### WHAT THE EXERCISE ASKS
Which lines run from the one with "[220.61-221.21s]" through the end of the data? Retype them exactly, without pictures.
□ □ □ □
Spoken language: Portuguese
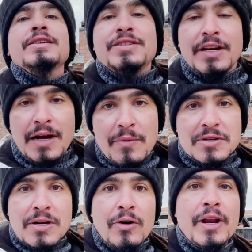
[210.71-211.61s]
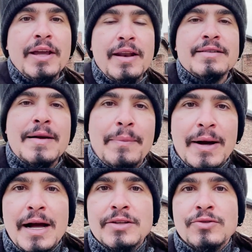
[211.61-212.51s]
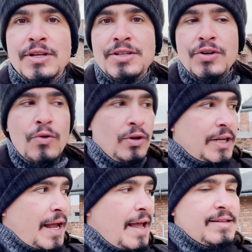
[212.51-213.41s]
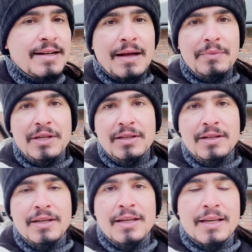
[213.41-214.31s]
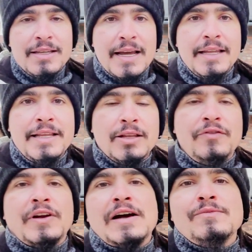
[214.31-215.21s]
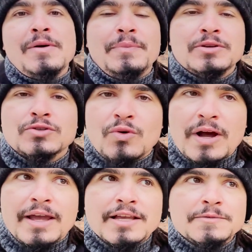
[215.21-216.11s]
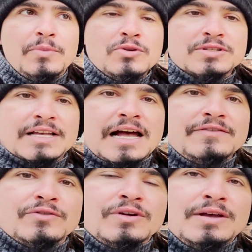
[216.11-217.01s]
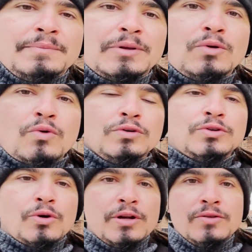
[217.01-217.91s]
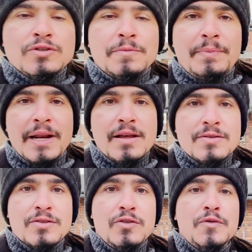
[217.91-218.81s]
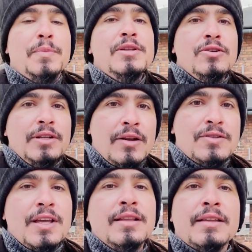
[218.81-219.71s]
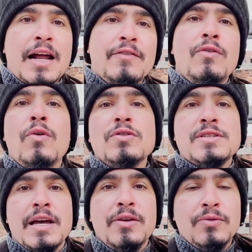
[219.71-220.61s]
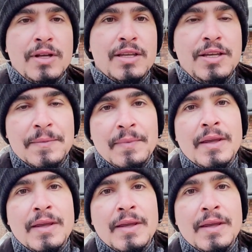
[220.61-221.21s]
Chegamos agora aqui nessa parte onde a gente encontra essa cabine e aqui dentro ficava uma pessoa responsável pelo controle dos presos, dos prisioneiros que entravam ou saíam daqui.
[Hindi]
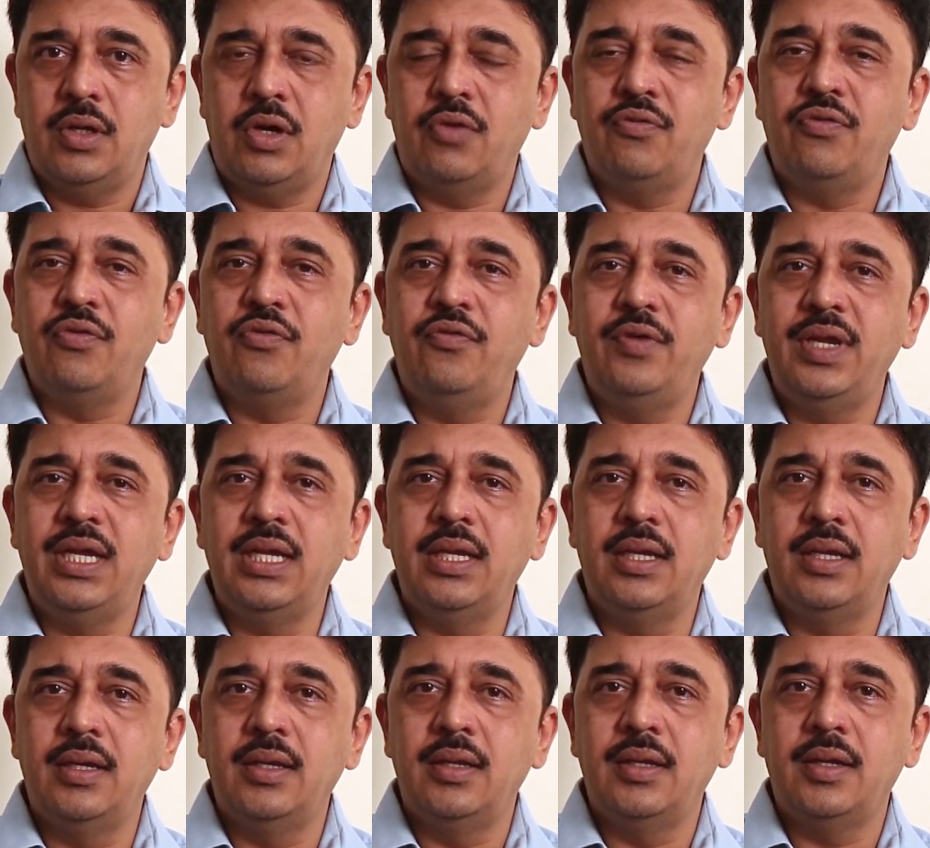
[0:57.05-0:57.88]
ऑफ अ
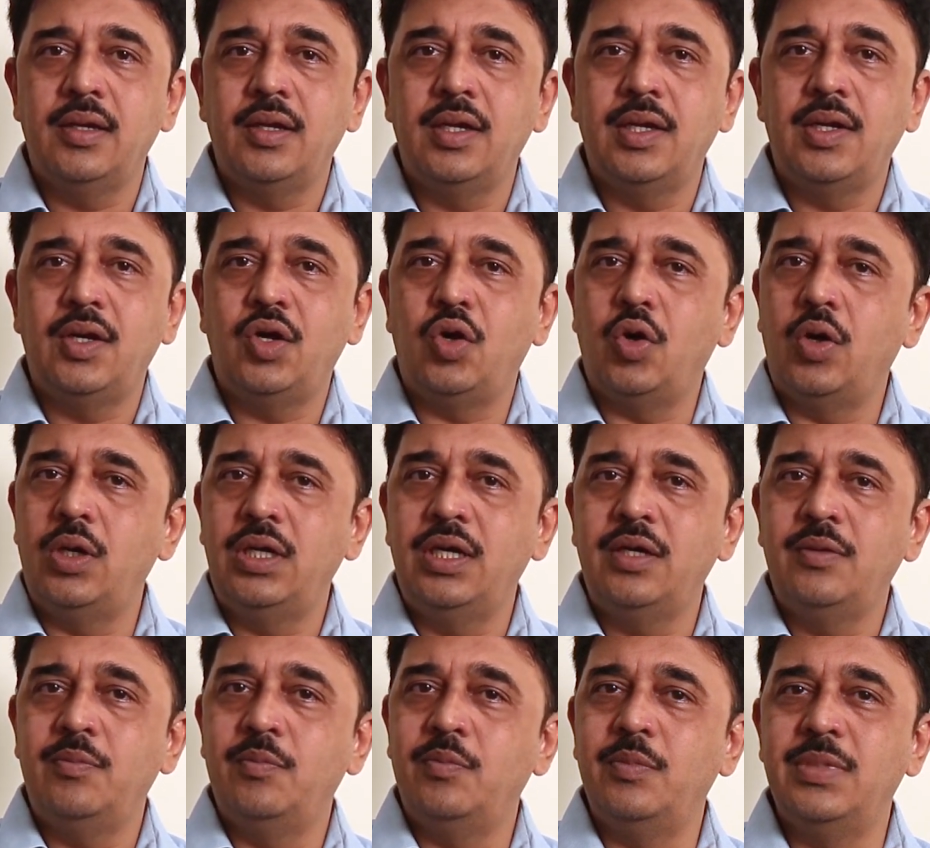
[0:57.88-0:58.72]
व्हील
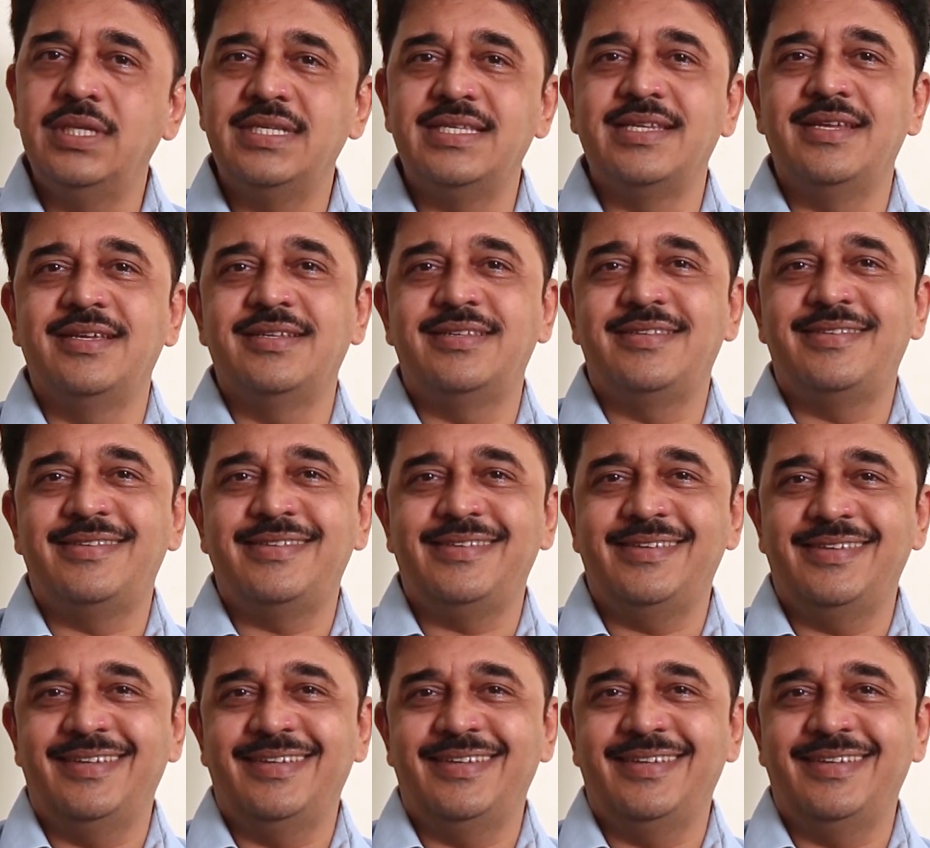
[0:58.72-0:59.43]
कॉल्ड बिजनेस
□ □ □ □
### WRITTEN SOLUTION
[220.61-221.21s]
Chegamos agora aqui nessa parte onde a gente encontra essa cabine e aqui dentro ficava uma pessoa responsável pelo controle dos presos, dos prisioneiros que entravam ou saíam daqui.
[Hindi]
[0:57.05-0:57.88]
ऑफ अ
[0:57.88-0:58.72]
व्हील
[0:58.72-0:59.43]
कॉल्ड बिजनेस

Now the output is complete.